FILMS WORTH LEAVING THE FLAT-SCREENED DOMICILE FOR: When it comes to forming a Top 10 list for films screened in Santa Barbara in a given year, one caveat is that we tend to get some of the prime items in January, which explains the presence on this list of the great, sobering and stunning 2012 film Amour. On a semi-related note, the fact that The Master’s Joaquin Phoenix and Amour’s Emmanuel Riva didn’t win Oscars this year seems further proof of the Academy’s warped, venal agenda. But we digress.

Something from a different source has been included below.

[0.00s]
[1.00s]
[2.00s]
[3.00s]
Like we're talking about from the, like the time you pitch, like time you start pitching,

Additional 2013 contenders include the following: Inside Llewyn Davis (the Coen Bros.); Her (Spike Jonze); Nebraska (Alexander Payne); Blue Is the Warmest Color (Abdellatif Kechiche); 12 Years a Slave (Steve McQueen); Gravity (Alfonso Cuarón); Don Jon (Joseph Gordon-Levitt); The Place Beyond the Pines (Derek Cianfrance); The Hunt (Thomas Vinterberg); and Amour (Michael Haneke).

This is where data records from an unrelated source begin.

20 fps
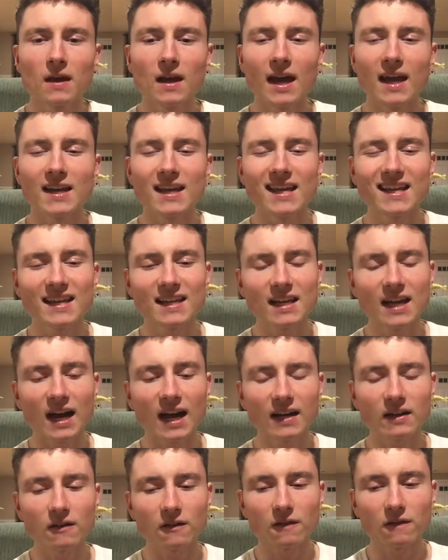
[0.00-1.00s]
and it can
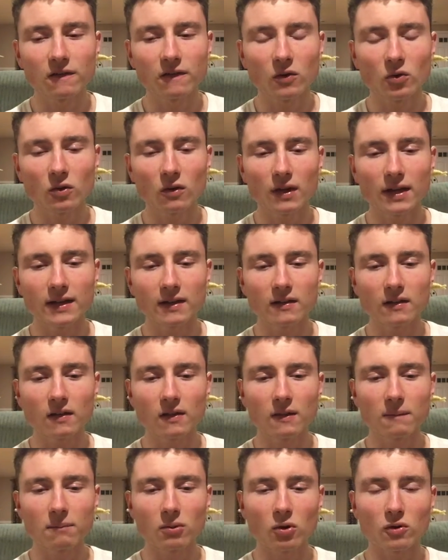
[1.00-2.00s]
kind of feel like
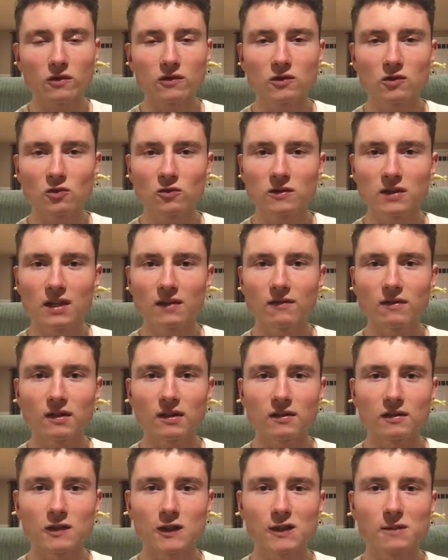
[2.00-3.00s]
the person who's
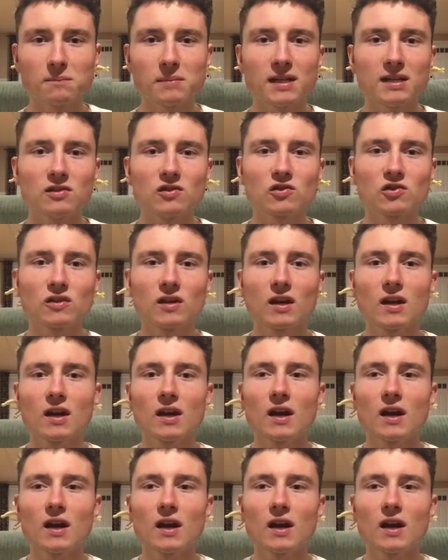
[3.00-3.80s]
giving a speech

DISCOGRAPHIC NOTATIONS: In 2013, the first album that duly knocked me out was the sneak attack release of David Bowie’s smashingly good, Berlin era-ish The Next Day in January, the best pop album of the year, according to me and many others. In jazz, the album which most rearranged my senses, and visions of the past, was a release from the Miles Davis vault, Live in Europe 1969: The Bootleg Series Vol. 2, a revelatory two-CD and one-DVD package showcasing the transitional “lost band” between his acoustic and electric periods, with Wayne Shorter, Chick Corea, Dave Holland, and Jack DeJohnette. (Full disclosure: I wrote the liner notes but would have loved it regardless).
Some fave records, in rough order of favoritism: David Bowie, The Next Day (Columbia); Miles Davis, Live in Europe 1969: The Bootleg Series Vol. 2 (Sony/Legacy); Christian Wallumrød Ensemble, Outstairs (ECM); Wayne Shorter, Without a Net (Blue Note); Bill Frisell, Big Sur (Okeh); Atoms for Peace, AMOK (XL Recordings); Craig Taborn, Chants (ECM); Mostly Other People Do the Killing, Red Hot (Hot Cup); Laura Mvula, Sing to the Moon (Columbia); and Jason Isbell, Southeastern (Relativity/Southeastern).

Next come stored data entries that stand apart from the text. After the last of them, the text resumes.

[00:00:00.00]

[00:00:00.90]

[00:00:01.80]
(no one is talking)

LIVE AND IN THE FLESH: There are always good reasons for music fans, and those who believe in the importance of the live music experience, to get outta the house in the 805 — especially where pop and classical are concerned. In pop, The Flaming Lips and Atoms for Peace stole the Bowl season show (although I missed Sigur Rós and Robert Plant), and the classical calendar was seized by the sublime András Schiff’s essaying on Bach’s English Suites at the Lobero, as well as visits from The Knights/Brooklyn Rider.
Jazz had a relative drought year here, what with the Lobero’s six-month hiatus and UCSB’s ongoing near-shut-out of jazz programming. Still, we had two great nights out in the line of jazz, when Wynton Marsalis’s Jazz at Lincoln Center hit the Granada Theatre, and when the potent alt-piano-trio double-header of Brad Mehldau’s trio and the lean but mighty and meaty The Bad Plus rocked, rolled, swung, and cerebrally energized the Lobero. (The Bad Plus also returned to the Ojai Music Festival a month later to do its rendition of Stravinsky’s The Rite of Spring).
The live list, in reverse chronological order: Jeff Tweedy at the Granada; The Flaming Lips at the Santa Barbara Bowl; American String Quartet (nailing Ives’s Quartet No. 2) at the Santa Barbara Museum of Art; Formalist Quartet at UCSB’s Geiringer Hall; Atoms for Peace at the Bowl; Jason Isbell at the Marjorie Luke Theatre; cellist Joshua Roman at 240 Studio (part of the Music Academy of the West’s festival); Tony Bennett at Montecito Country Club; The Bad Plus and the Brad Mehldau Trio at the Lobero; András Schiff at the Lobero; Jazz at Lincoln Center at the Granada; The Knights, with Wu Man at UCSB’s Campbell Hall; L.A. Philharmonic at the Granada; Christian Tetzlaff at the Lobero; and Father John Misty at SOhO.